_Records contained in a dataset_
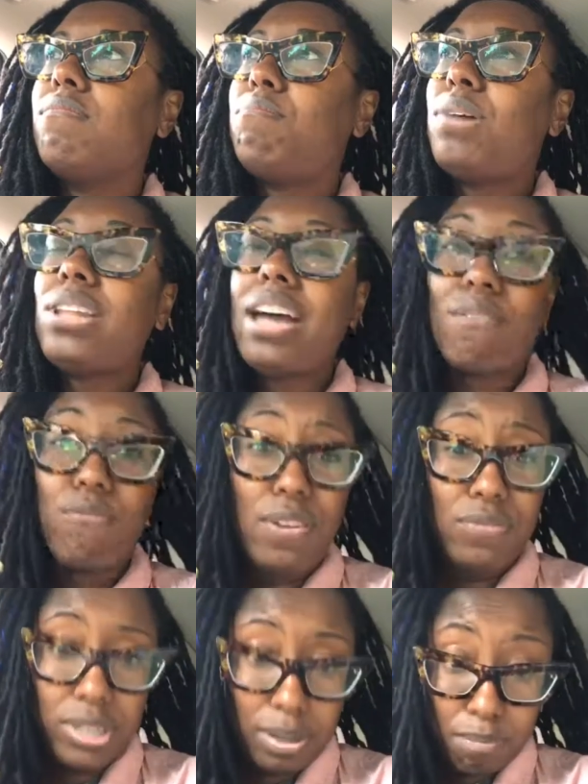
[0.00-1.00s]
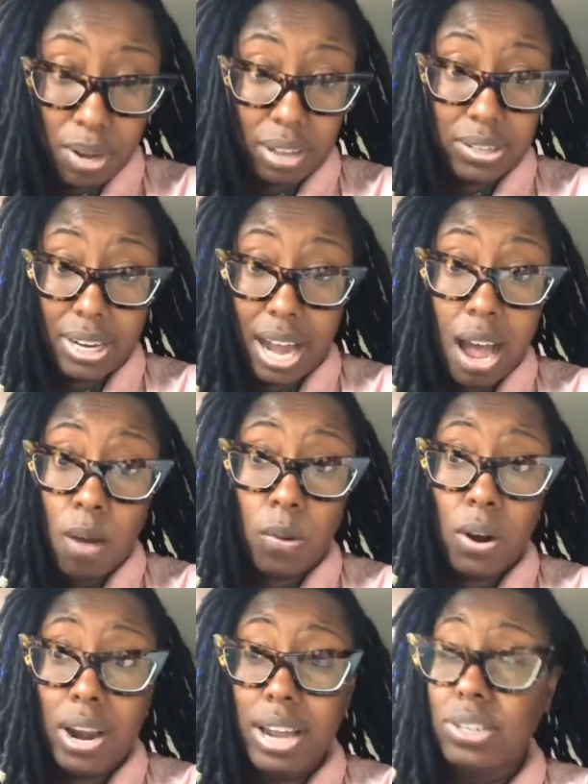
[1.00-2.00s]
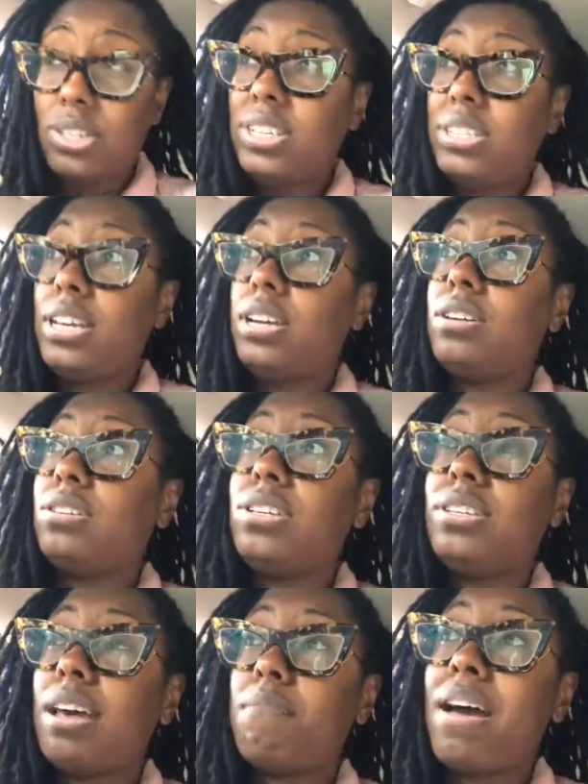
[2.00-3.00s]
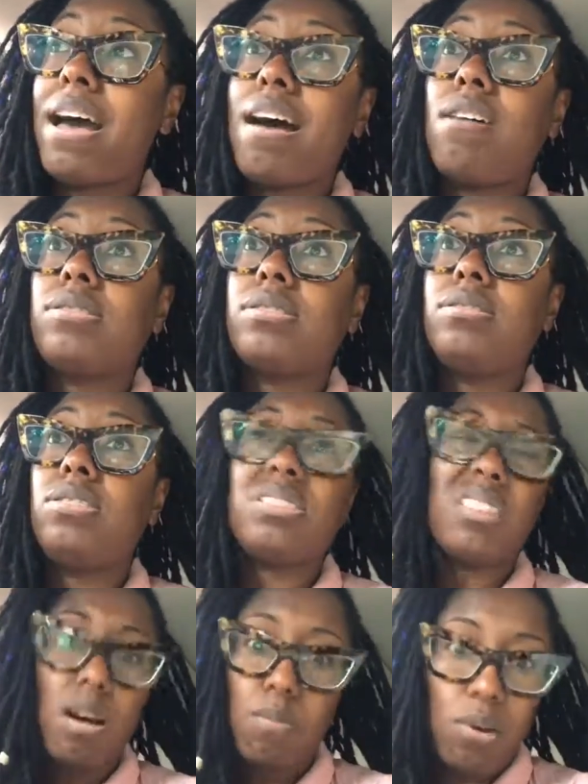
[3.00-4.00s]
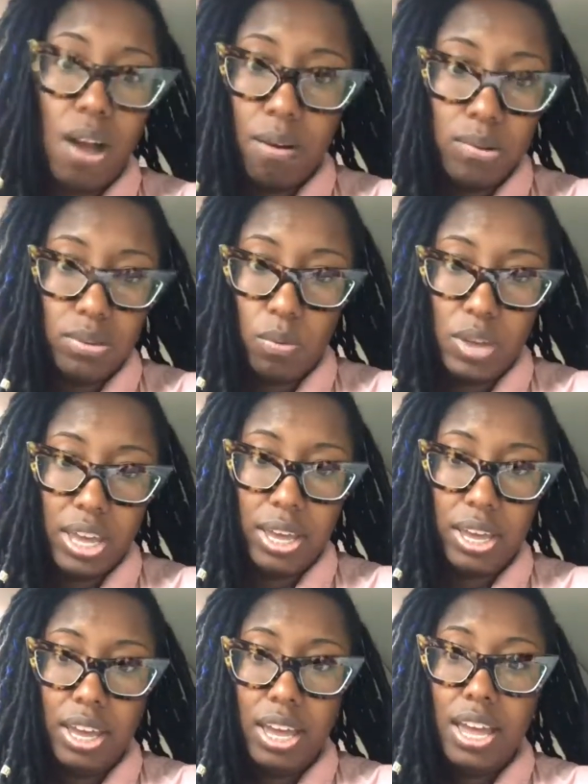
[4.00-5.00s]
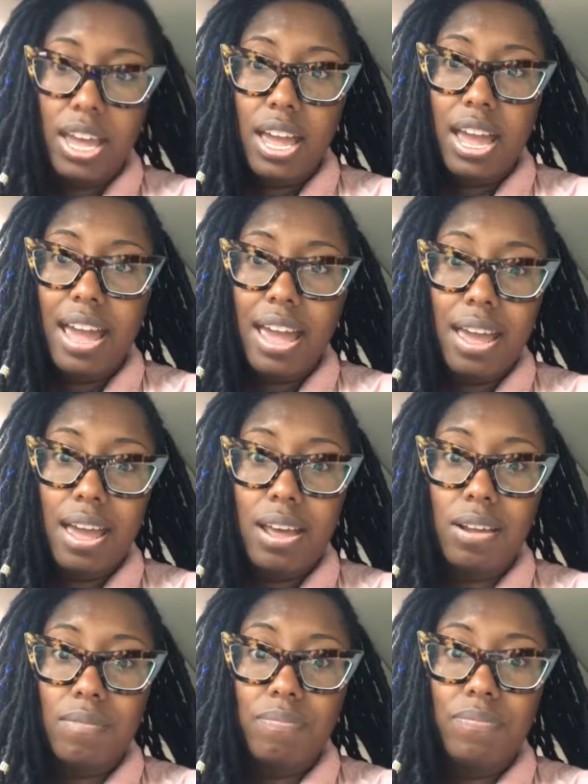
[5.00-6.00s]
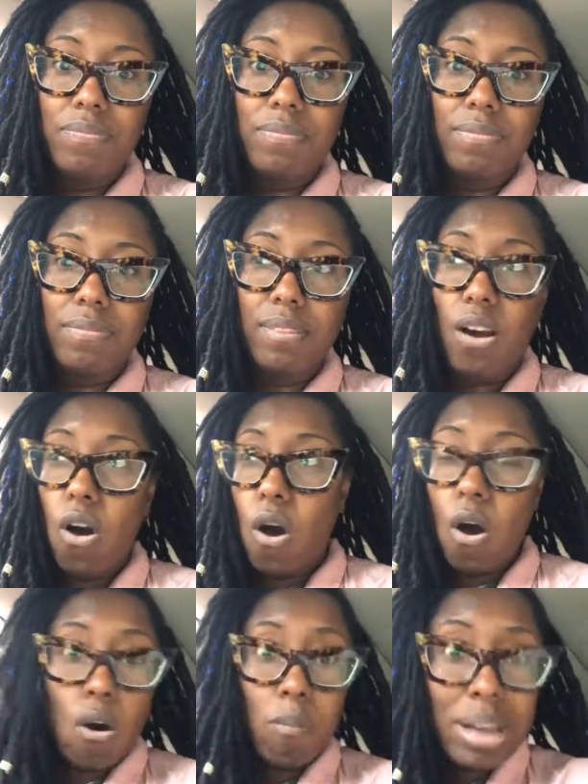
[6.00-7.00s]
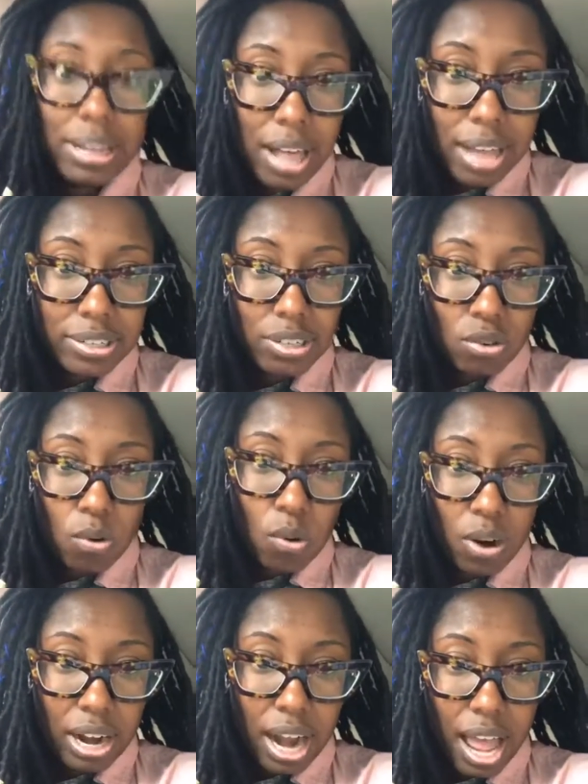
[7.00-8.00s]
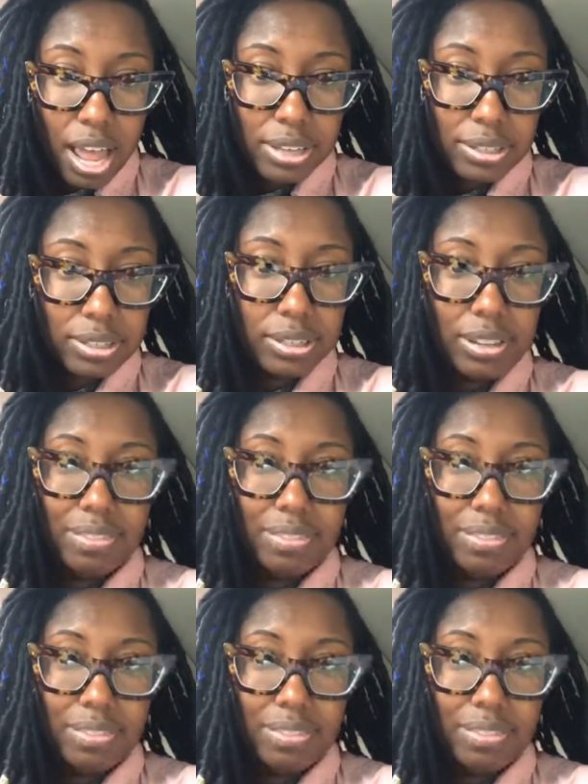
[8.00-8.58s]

But like $15 an hour, and she's at my house just a couple hours a week, and all my closets are organized.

_WHAT TO PRODUCE_
Could you set down every entry above exactly as it stands, with no images?

_TASK RESULT_
[0.00-1.00s]
[1.00-2.00s]
[2.00-3.00s]
[3.00-4.00s]
[4.00-5.00s]
[5.00-6.00s]
[6.00-7.00s]
[7.00-8.00s]
[8.00-8.58s]

But like $15 an hour, and she's at my house just a couple hours a week, and all my closets are organized.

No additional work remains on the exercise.